The other key is shocking your body with a change in routine. Instead of walking everyday, incorporate hiking, biking, rowing or weight resistance training. When you frequently change up your routine your body has to learn to accommodate the unfamiliar muscle motions and cardiac output. Constantly changing our workout allows our muscles, cardiovascular system and proproioceptors to make better, noticeable gains. Especially around our waste line.

If your really wanting to step up your intensity or your looking for a change in your workout routine, give CrossFit a go. Personally I have found no better way to increase muscle mass, lose inches and feel incredible without pills or potions than CrossFIt. Just to reiterate, there is no quick fix and there is no magic bullet. Optimal health and wellness is a way of life.

Love, Light & Laughter

Dr. Corey

Tuesday, November 15, 2011

New to CrossFit? Take it slow at first.


Occasionally I hear from friends or patients that started doing CrossFit then quit because they were so sore they could not continue. I found this out for myself when I first started earlier this year. The muscle soreness was beyond anything I had ever experienced in a workout.
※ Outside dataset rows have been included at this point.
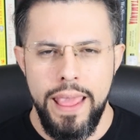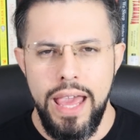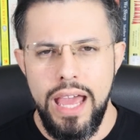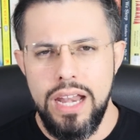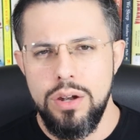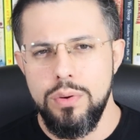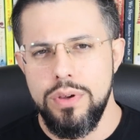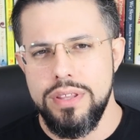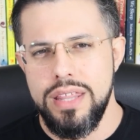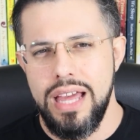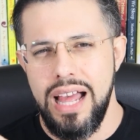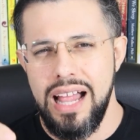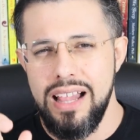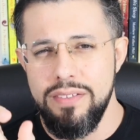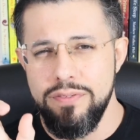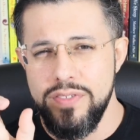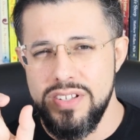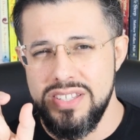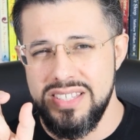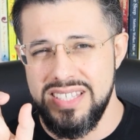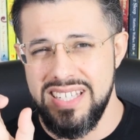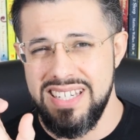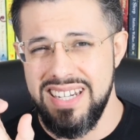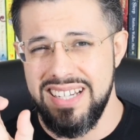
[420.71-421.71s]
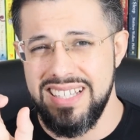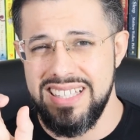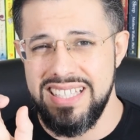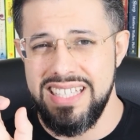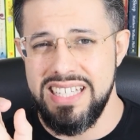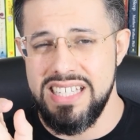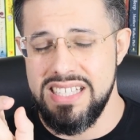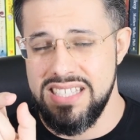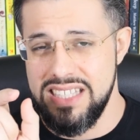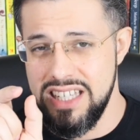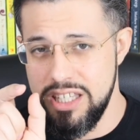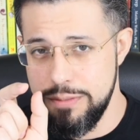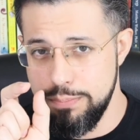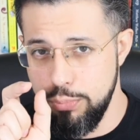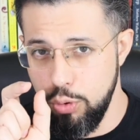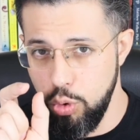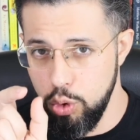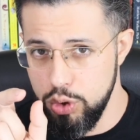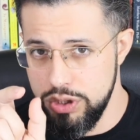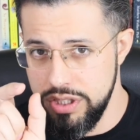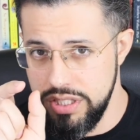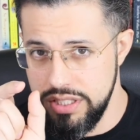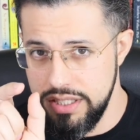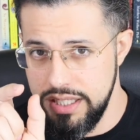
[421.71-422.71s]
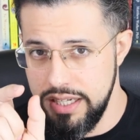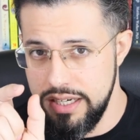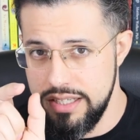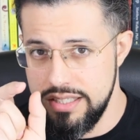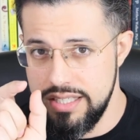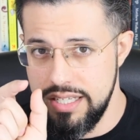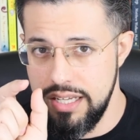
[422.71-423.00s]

Anyway, the alpha-synuclein is this protein that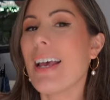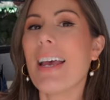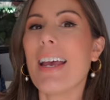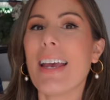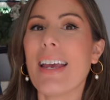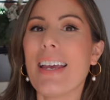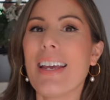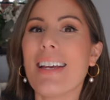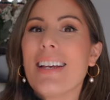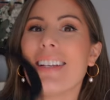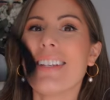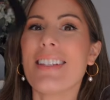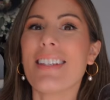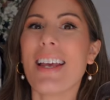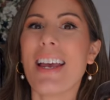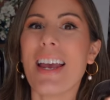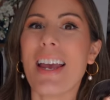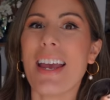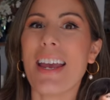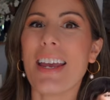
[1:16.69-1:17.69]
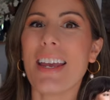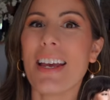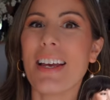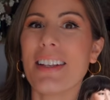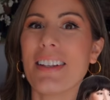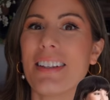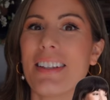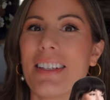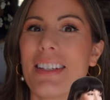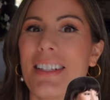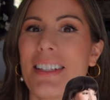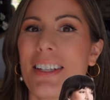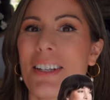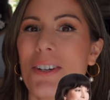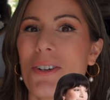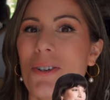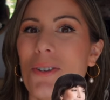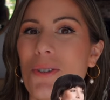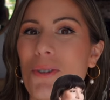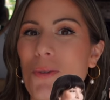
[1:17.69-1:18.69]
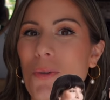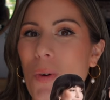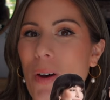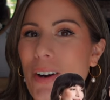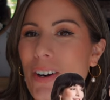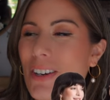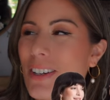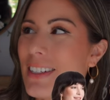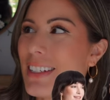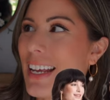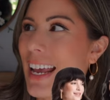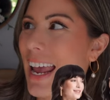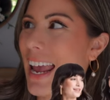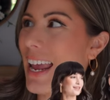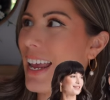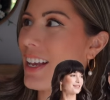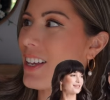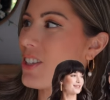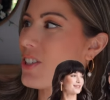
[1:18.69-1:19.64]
is this little sweater tank.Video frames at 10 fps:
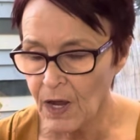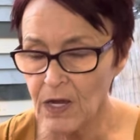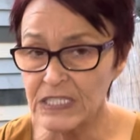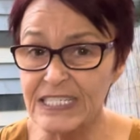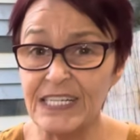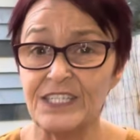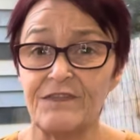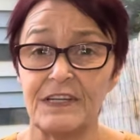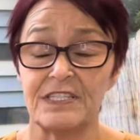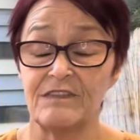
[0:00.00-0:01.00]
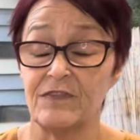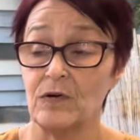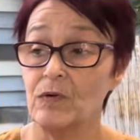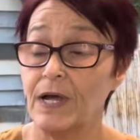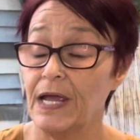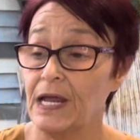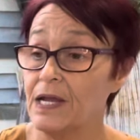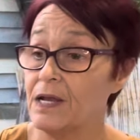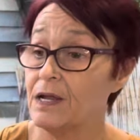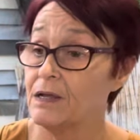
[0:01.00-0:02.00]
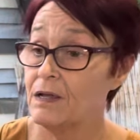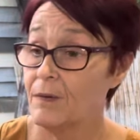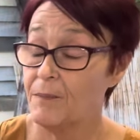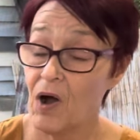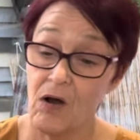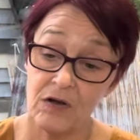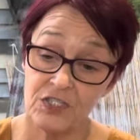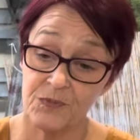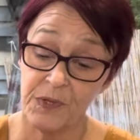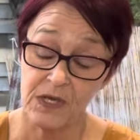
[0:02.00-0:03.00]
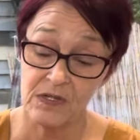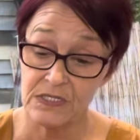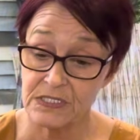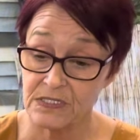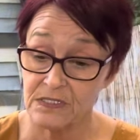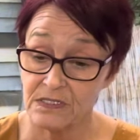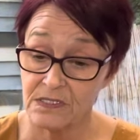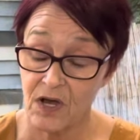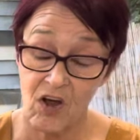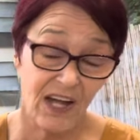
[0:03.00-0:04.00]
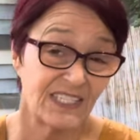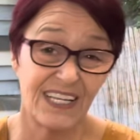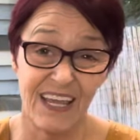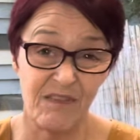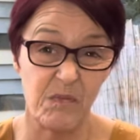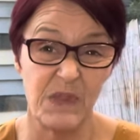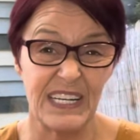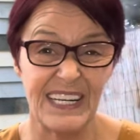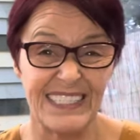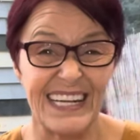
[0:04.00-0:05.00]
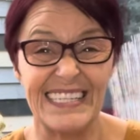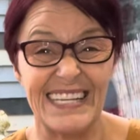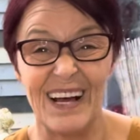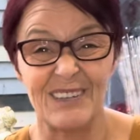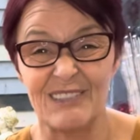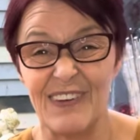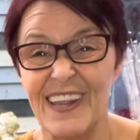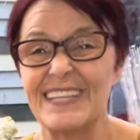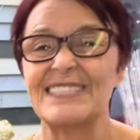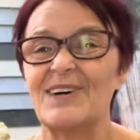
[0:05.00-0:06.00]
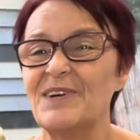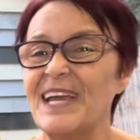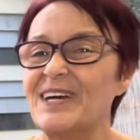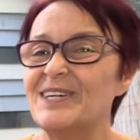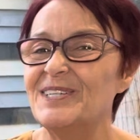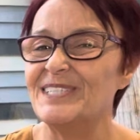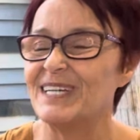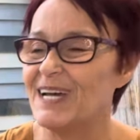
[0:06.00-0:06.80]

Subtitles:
Stitch Festival in March, because I had to give him the details for that so he couldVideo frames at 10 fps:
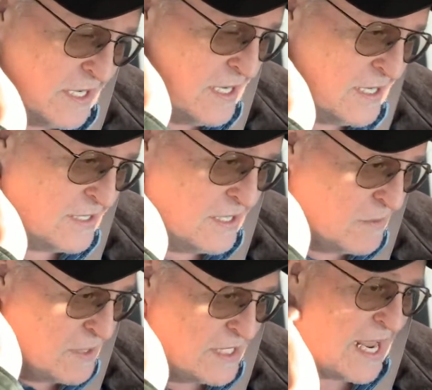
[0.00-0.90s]
And
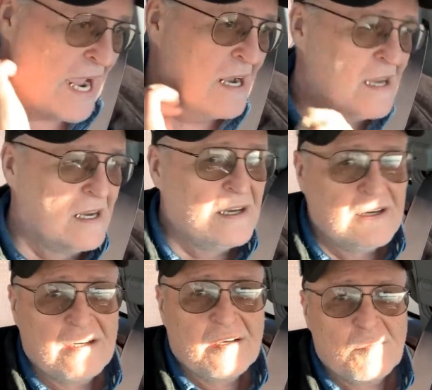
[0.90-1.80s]
but yeah,
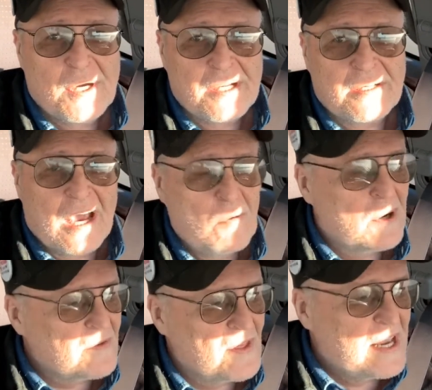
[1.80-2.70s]
but I
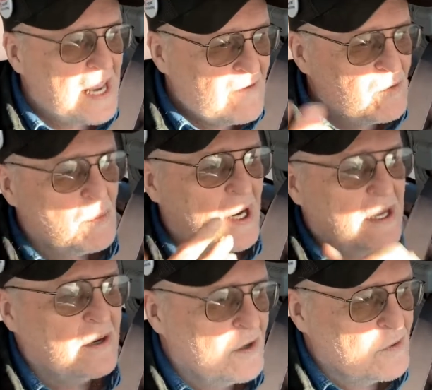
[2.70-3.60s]
want to thank
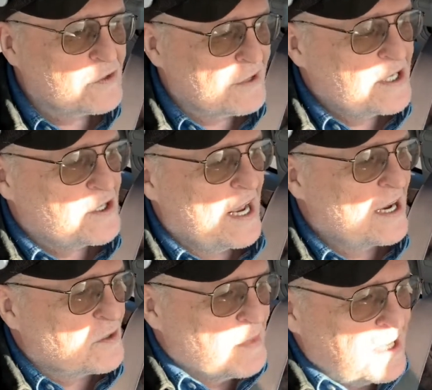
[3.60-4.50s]
everybody who was reaching
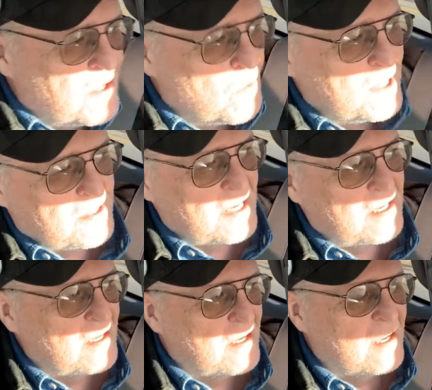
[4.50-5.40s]
out to me to go get that.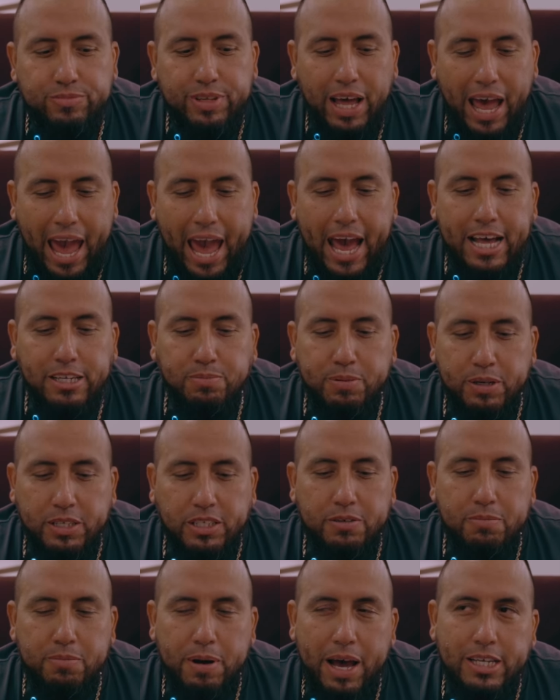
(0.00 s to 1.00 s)
the
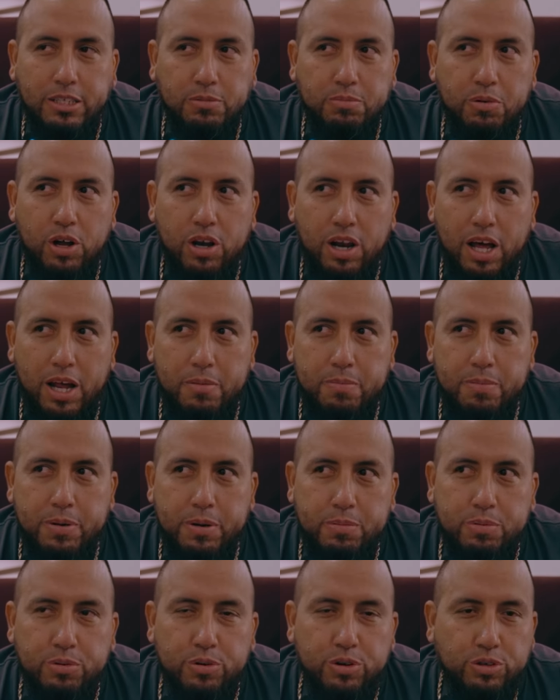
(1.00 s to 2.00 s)
aspects of basketball, a lot of
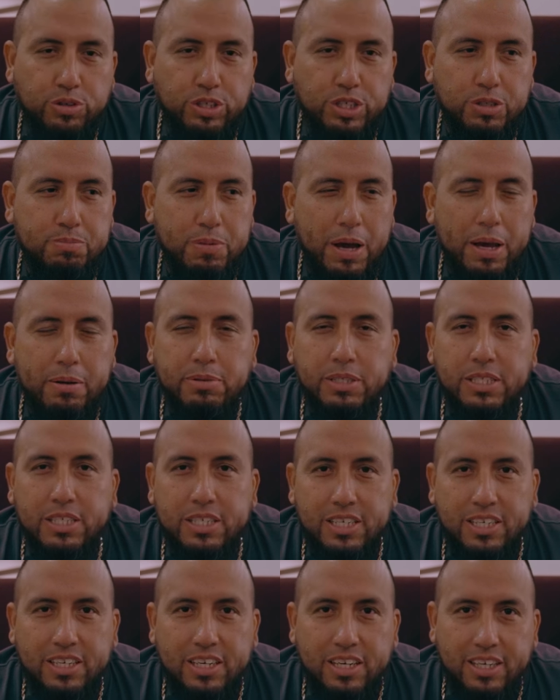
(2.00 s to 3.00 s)
people are just
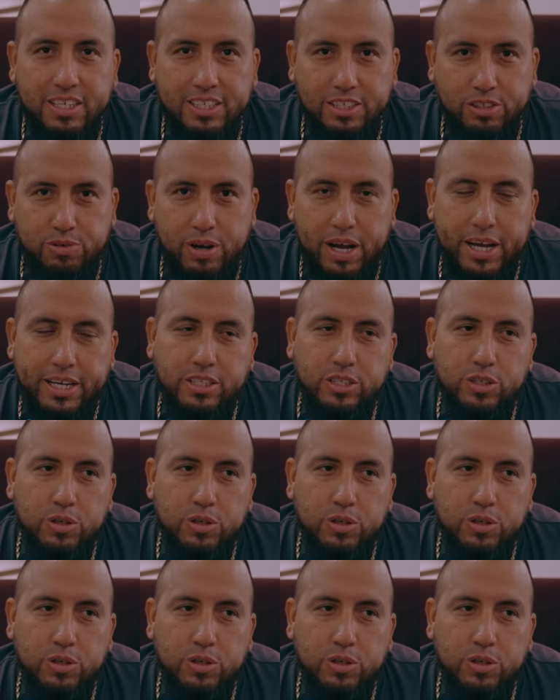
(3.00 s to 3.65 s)
babysitting kids, right?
Any time one engages in a new workout or exercise regime muscle soreness is a common theme due to lack of conditioning especially if one has not exercised in years. CrossFit is no different. However, muscle soreness is amplified with CrossFit due to the variety of exercises as well as the level of intensity that CrossFit commands.

Most CrossFit facilities recommend that you have at least four one on one sessions with the instructor before they feel you are ready to workout in the group settings. From personal experience as well as patient response, I found that future compliance and morale was much improved if they waited four days before their next individual session. Basically, give yourself a whole month to get the first four initial sessions out of the way. Then by that time your initial muscle soreness will be gone.

However, I must point out that as you continue with CrossFit, muscle soreness will continue to be a factor but, in a good way. The CrossFit muscle burn lets you know you are pushing your body in a positive, healthy, kick butt direction.